The evidence also suggests the follow-up requirements for external evaluations are rather thin once accreditation is obtained. Schools are simply expected to submit a progress report every year until all recommendations are implemented. Responsibility for this lies with the founding body, usually the municipality. However, as pointed out earlier, some municipalities may not have the capacity to adequately support their schools’ improvement efforts. MoES should therefore consider further strengthening its follow-up support to schools.

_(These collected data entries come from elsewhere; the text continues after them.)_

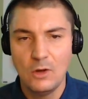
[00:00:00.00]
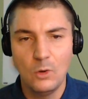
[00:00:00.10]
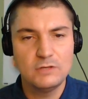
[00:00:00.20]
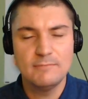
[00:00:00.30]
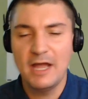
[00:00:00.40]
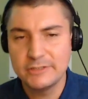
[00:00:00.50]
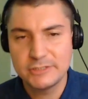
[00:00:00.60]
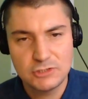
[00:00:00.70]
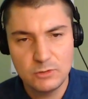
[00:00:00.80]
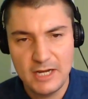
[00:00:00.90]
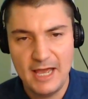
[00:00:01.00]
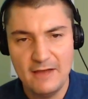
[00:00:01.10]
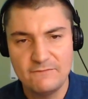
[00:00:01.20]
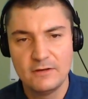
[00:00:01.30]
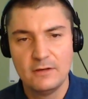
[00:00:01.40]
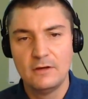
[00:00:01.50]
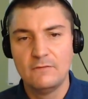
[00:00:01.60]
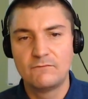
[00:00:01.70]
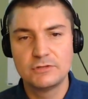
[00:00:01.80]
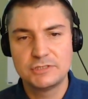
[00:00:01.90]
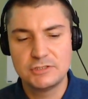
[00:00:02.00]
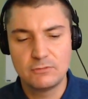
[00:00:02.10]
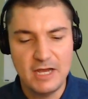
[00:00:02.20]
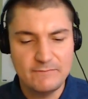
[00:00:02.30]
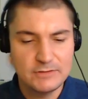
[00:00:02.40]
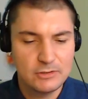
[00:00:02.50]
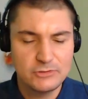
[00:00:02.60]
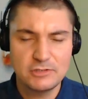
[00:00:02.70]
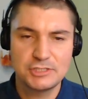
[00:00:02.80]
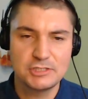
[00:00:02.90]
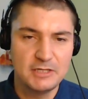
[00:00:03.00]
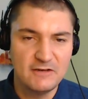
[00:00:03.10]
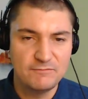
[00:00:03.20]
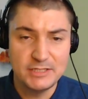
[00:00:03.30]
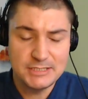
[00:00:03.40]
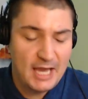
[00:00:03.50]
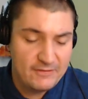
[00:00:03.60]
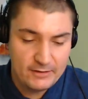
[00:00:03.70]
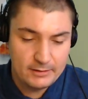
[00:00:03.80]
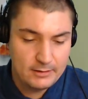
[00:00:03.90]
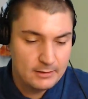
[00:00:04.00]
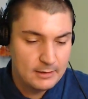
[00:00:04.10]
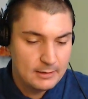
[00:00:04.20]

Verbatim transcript: only minus two and a half versus the Ravens. Those are some give me's, I think.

As mentioned earlier, it could look towards the example of the Education Inspectorate of the Netherlands which plays a key role in the identification and intense follow up support provided to weak performing schools (see Box 3.3).

In addition, the current school evaluation system pays insufficient attention to the performance of municipalities, despite concerns about their variable capacity. Therefore, Latvia may consider following the example of a country like Wales dealing with similar capacity challenges at the local level (OECD, 2014e) and provide SEQS with the mandate to more explicitly report on the effectiveness of municipalities at improving the quality of education in their schools.